Childhood Eczema: How to Naturally Stop the Itch
Few things are as distressing as watching your child itch and scratch. Childhood eczema can cause unbearable irritation, the constant scratching leaving skin red, raw and bleeding and interfering with sleep. The misery of eczema can affect a child’s mental health as well as their confidence.
This disease, affecting at least one in five children in the UK, is highlighted during National Eczema Week. The majority of eczema cases develop before a child reaches five years old.
To find out more about why childhood eczema occurs and how you can help your child, read on.
You’re probably familiar with the itchy, raised patches of skin caused by eczema. Also known as dermatitis, several different types of eczema exist, with symptoms differing from child to child. Childhood eczema often develops on the face and scalp, elbows, knees and neck, and in any area where the skin creases. When it affects the scalp it’s known as cradle cap.
Eczema occurs when the protective barrier in the outer surface of the skin doesn’t work as well as it should. Healthy skin contains fats and oils keeping skin cells hydrated and preventing harmful substances from entering. In eczema, tiny gaps in the skin allow irritants to pass through and water to be lost.
When something external to your child’s body is allowed access through the skin it can switch on the immune system inappropriately, causing an allergic reaction and meaning skins cells don’t behave as they should. Children may develop eczema because of substances coming into contact with their skin such as detergent, because of an allergy to pets, or after eating certain foods. It’s often worse during hot weather and when the air is dry. Eczema can flare up during a stressful situation, and it’s more common in families who suffer from hay fever or asthma.
Conventional Treatments for Eczema
Conventionally, eczema is usually treated by topical corticosteroid creams. These work by suppressing your child’s immune response and dampening down inflammation. Some oral medications may be prescribed to suppress the immune system, while moisturising creams and ointments act as skin barriers.
However, not only do many of these treatments come with side effects but they don’t address the question of why the eczema is occurring, simply suppressing its symptoms.
Treating the Causes of Eczema
- Eczema and the Microbiome
Digging down a little deeper to look at the cause of eczema, the first port of call is the gut. Because three-quarters of your child’s immune system is found in their gut, it’s not surprising any imbalances there make themself felt in immune system issues like allergies and production of excessive inflammation, both at the heart of eczema.
The microbiome is the collection of bacteria living in the gut. Your child inherits their microbiome from you, during birth, from your milk if they’re breastfed, and picked up from both parents’ skin in early life. So if your microbiome is out of shape, this will affect how healthy your child’s microbiome is, too.

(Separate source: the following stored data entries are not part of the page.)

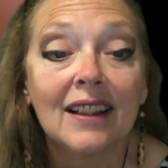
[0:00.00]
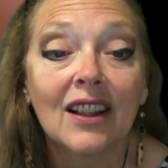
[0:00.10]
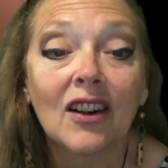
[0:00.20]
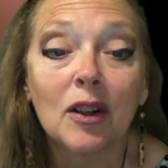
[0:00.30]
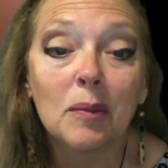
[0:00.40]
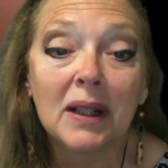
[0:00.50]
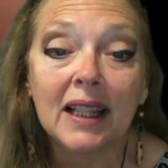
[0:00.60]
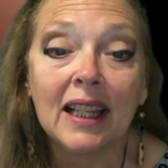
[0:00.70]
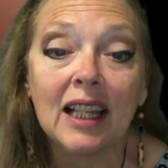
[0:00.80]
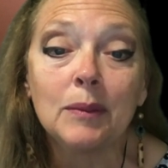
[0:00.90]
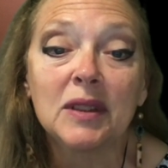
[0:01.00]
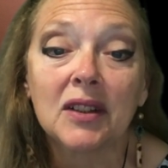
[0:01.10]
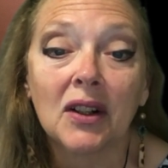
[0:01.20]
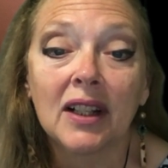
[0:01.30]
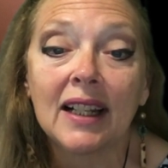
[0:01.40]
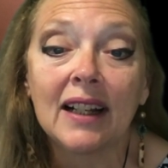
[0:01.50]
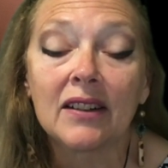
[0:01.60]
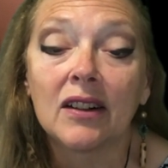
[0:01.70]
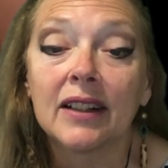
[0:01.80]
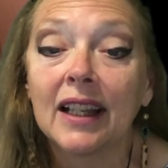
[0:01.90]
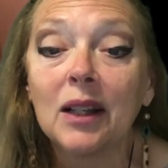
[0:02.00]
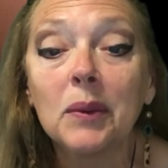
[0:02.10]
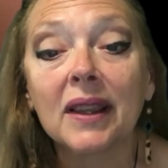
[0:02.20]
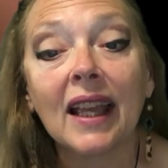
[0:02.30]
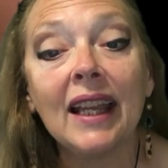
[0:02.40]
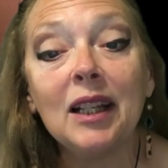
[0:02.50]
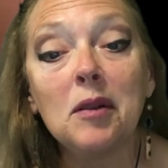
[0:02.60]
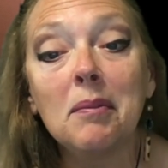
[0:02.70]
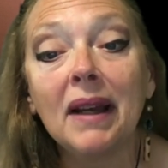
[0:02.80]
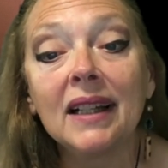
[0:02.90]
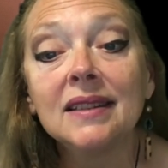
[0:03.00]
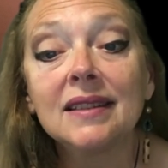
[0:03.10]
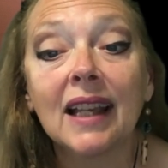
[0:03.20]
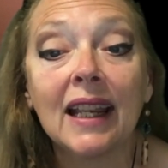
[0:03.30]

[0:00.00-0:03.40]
Lauren Buckingham started out our day with AM meds,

Researchers discovered the number and types of bacteria in the digestive tracts of babies suffering from eczema were significantly different to those of unaffected babies. The bacteria living on their skin was different, too, with certain species missing and particular dominant species increasing during skin flare-ups. It’s thought specific types of bacteria living on the skin protect against inflammation while others encourage it.

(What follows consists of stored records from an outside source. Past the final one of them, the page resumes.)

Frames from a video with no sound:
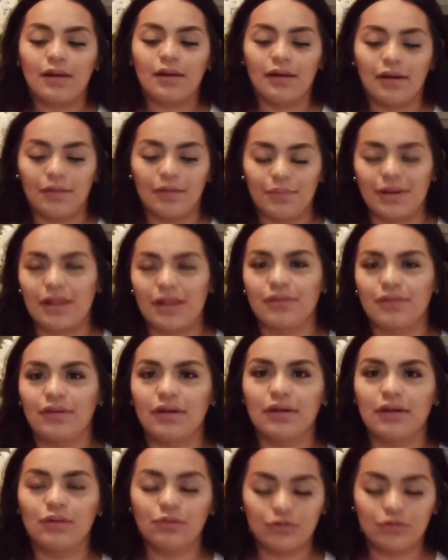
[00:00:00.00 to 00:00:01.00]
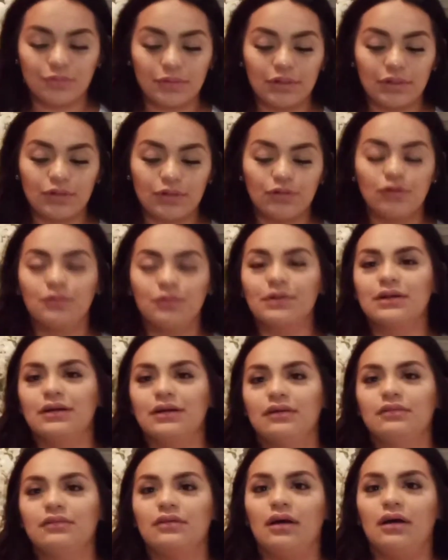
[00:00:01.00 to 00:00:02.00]
And I thought it was pretty cool
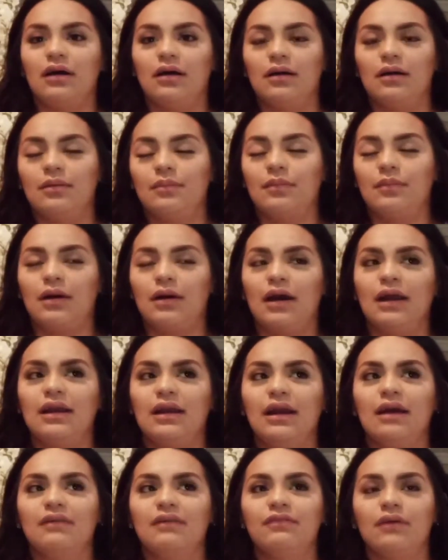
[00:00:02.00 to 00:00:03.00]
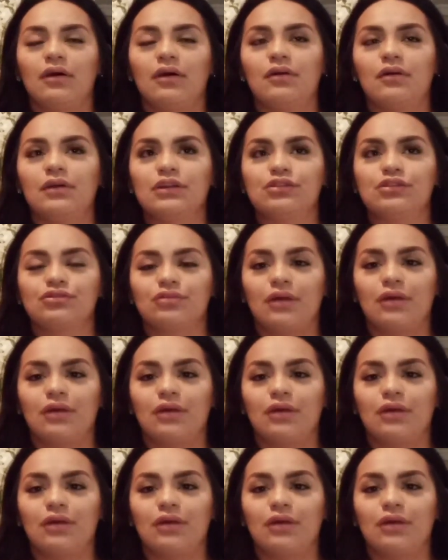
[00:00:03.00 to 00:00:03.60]
because I have already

Reactions to dairy products are often implicated in eczema. Other common food triggers include gluten grains, soya and eggs. Food intolerances develop because the lining of the digestive system becomes too leaky, allowing undigested particles of food to access the bloodstream, putting the immune system on high alert.
- Skin Food
Your child’s skin needs certain nutrients to repair itself. One type of fat important for skin health and controlling inflammation is omega 3, found in oily fish, seeds and nuts, and breast milk. An imbalance in essential fats is related to excessive inflammation. It’s thought some children don’t metabolise these fats very well.

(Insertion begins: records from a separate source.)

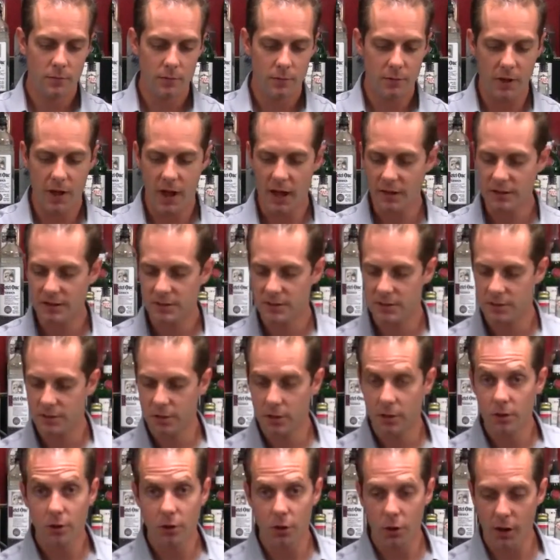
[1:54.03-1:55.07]
Next,
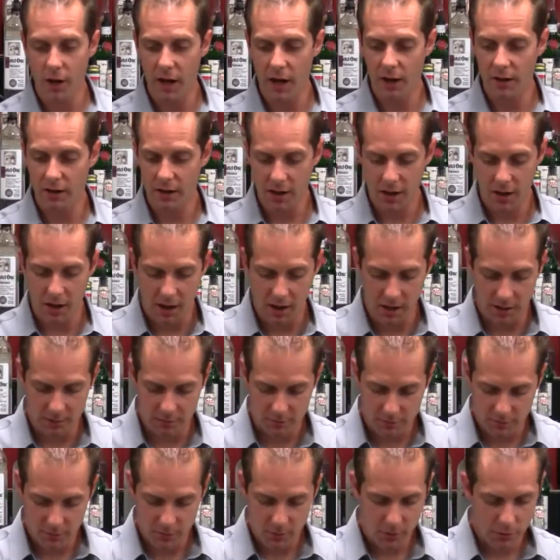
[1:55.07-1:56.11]
go ahead
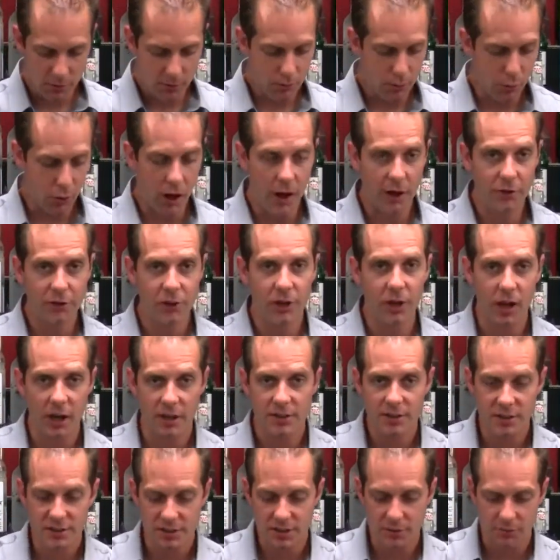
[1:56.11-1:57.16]
and pour out the
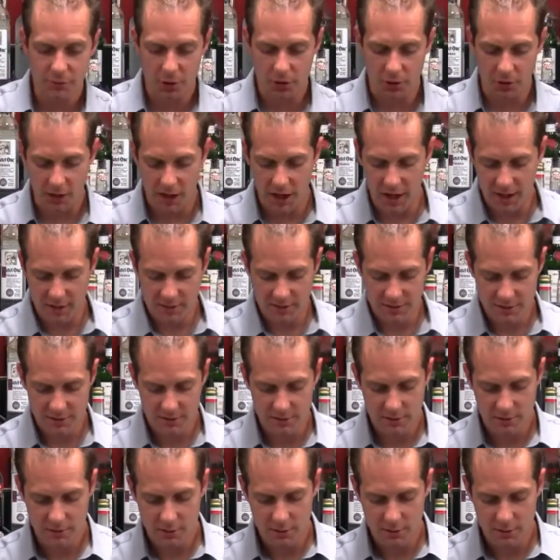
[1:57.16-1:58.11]
contents of your glass.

Skin also needs vitamin A, zinc, selenium, vitamin C and vitamin D – low levels of this nutrient have been associated with childhood eczema.
Often, children will seem to ‘grow out’ of eczema, but if the underlying causes of the inflammation and immune system problems are not addressed, other health issues sharing these common causes may develop over time.
Natural Help for Your Child’s Eczema
Only by discovering the causes of health conditions can they be put right, and eczema is no exception. Because the specific root causes and triggers of your child’s eczema will be unique to them, only by a thorough assessment of their symptoms, health history and nutritional status will a permanent solution be found. Functional testing can quickly detect food intolerances and assess your child’s gut health.
A combination of dietary, supplement and lifestyle measures will support your child’s immune system and reduce inflammation while helping their skin to naturally repair itself.